- [Your task] In the data below, find the line with "[00:00:21.53 to 00:00:22.53]" and output it along with every later line, exactly, but not the pictures.

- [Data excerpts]
---------------

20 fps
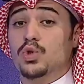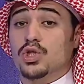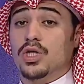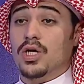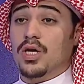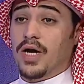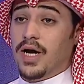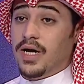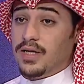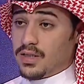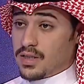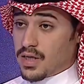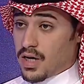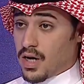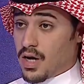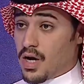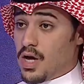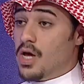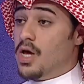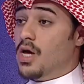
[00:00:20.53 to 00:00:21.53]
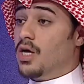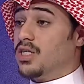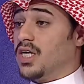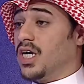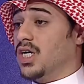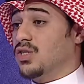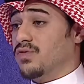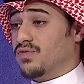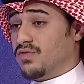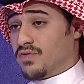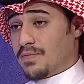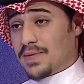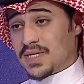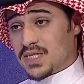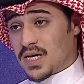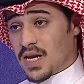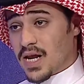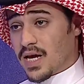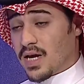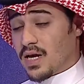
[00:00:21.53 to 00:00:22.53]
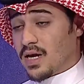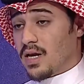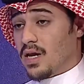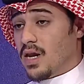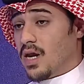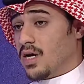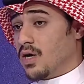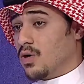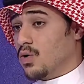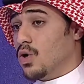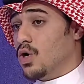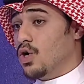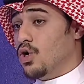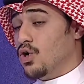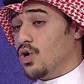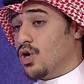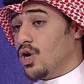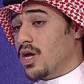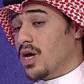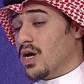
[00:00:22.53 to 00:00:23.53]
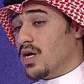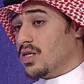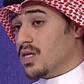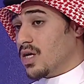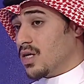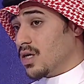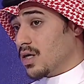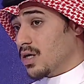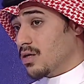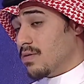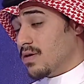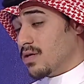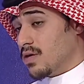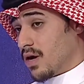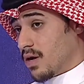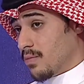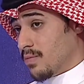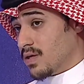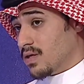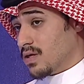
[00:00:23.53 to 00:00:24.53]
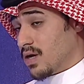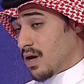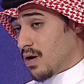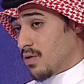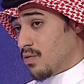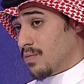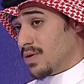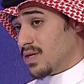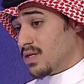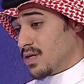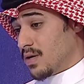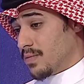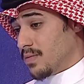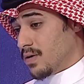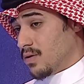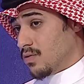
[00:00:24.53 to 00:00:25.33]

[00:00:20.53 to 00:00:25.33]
وش قل عادي ترى ترى شوف مثلا لك كل الحريه ان تنتقد من ترى من ترى ومن اي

---------------

- [Output for this exercise]
[00:00:21.53 to 00:00:22.53]
[00:00:22.53 to 00:00:23.53]
[00:00:23.53 to 00:00:24.53]
[00:00:24.53 to 00:00:25.33]

[00:00:20.53 to 00:00:25.33]
وش قل عادي ترى ترى شوف مثلا لك كل الحريه ان تنتقد من ترى من ترى ومن اي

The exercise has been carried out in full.